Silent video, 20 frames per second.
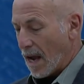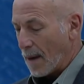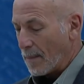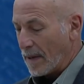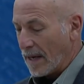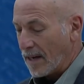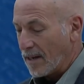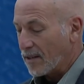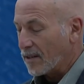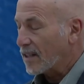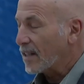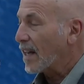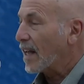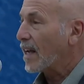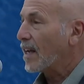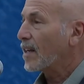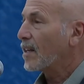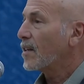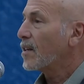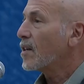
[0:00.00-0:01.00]
I'm here
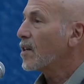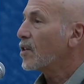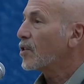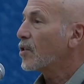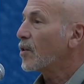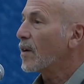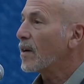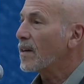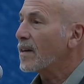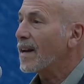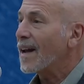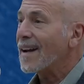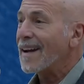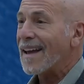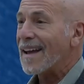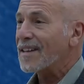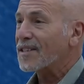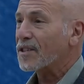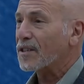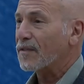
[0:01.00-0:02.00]
today to
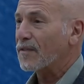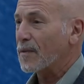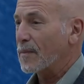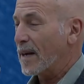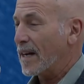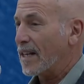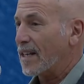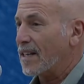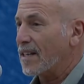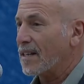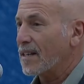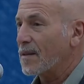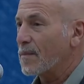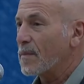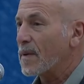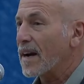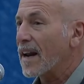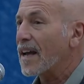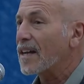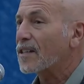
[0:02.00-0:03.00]
not ask for money,
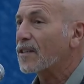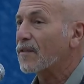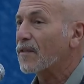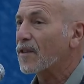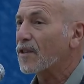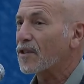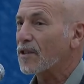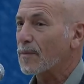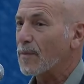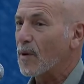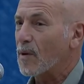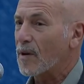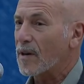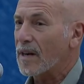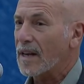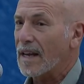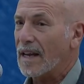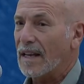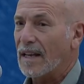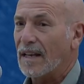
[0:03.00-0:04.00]
but ask for
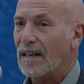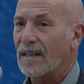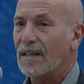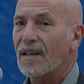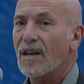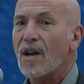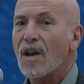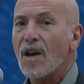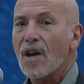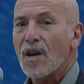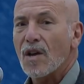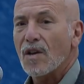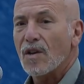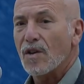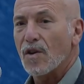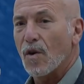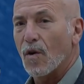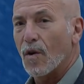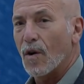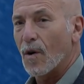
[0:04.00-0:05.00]
support and
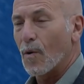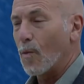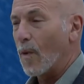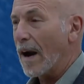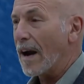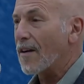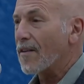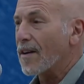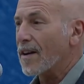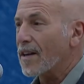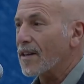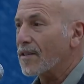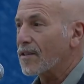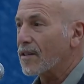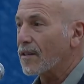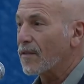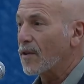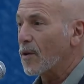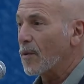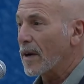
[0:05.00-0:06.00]
your awareness
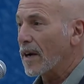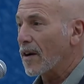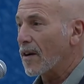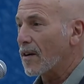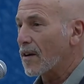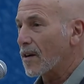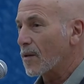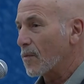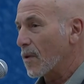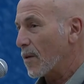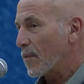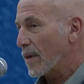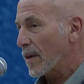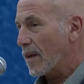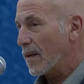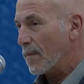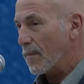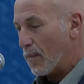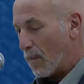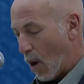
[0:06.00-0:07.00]
of who we are and what
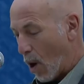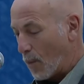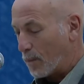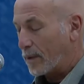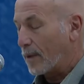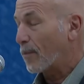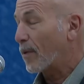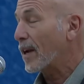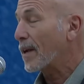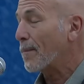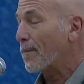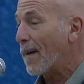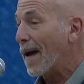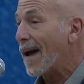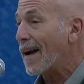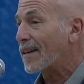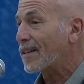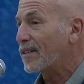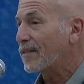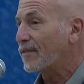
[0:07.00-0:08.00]
we hope to bring
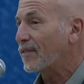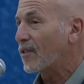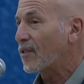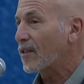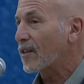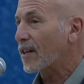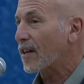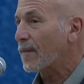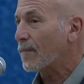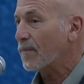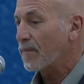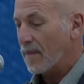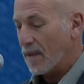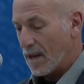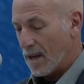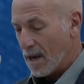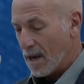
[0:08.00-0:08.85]
back to Florida.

------------------------------------------------

## Task directions
Could you print all of the entries above exactly as written, minus the pictures?

## Exercise response
Silent video, 20 frames per second.
[0:00.00-0:01.00]
I'm here
[0:01.00-0:02.00]
today to
[0:02.00-0:03.00]
not ask for money,
[0:03.00-0:04.00]
but ask for
[0:04.00-0:05.00]
support and
[0:05.00-0:06.00]
your awareness
[0:06.00-0:07.00]
of who we are and what
[0:07.00-0:08.00]
we hope to bring
[0:08.00-0:08.85]
back to Florida.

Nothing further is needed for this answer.